What to produce
In your reply, print every line of the listing exactly and omit all images.

>>>>>

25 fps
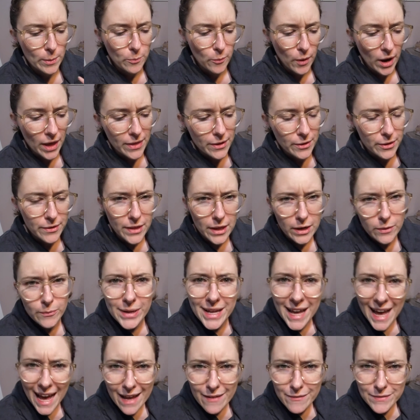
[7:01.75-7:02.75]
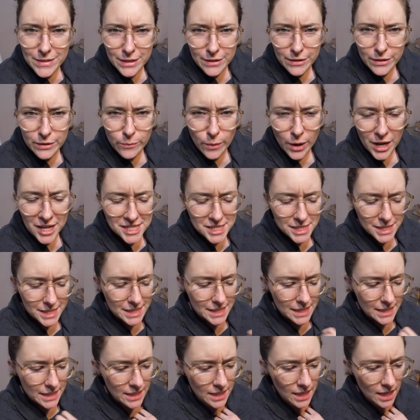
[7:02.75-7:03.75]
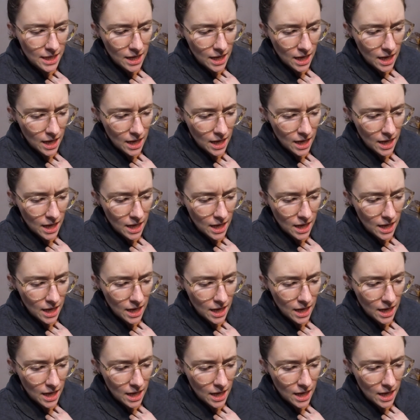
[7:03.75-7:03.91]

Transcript: weather than we have here in Washington.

<<<<<

Exercise answer
25 fps
[7:01.75-7:02.75]
[7:02.75-7:03.75]
[7:03.75-7:03.91]

Transcript: weather than we have here in Washington.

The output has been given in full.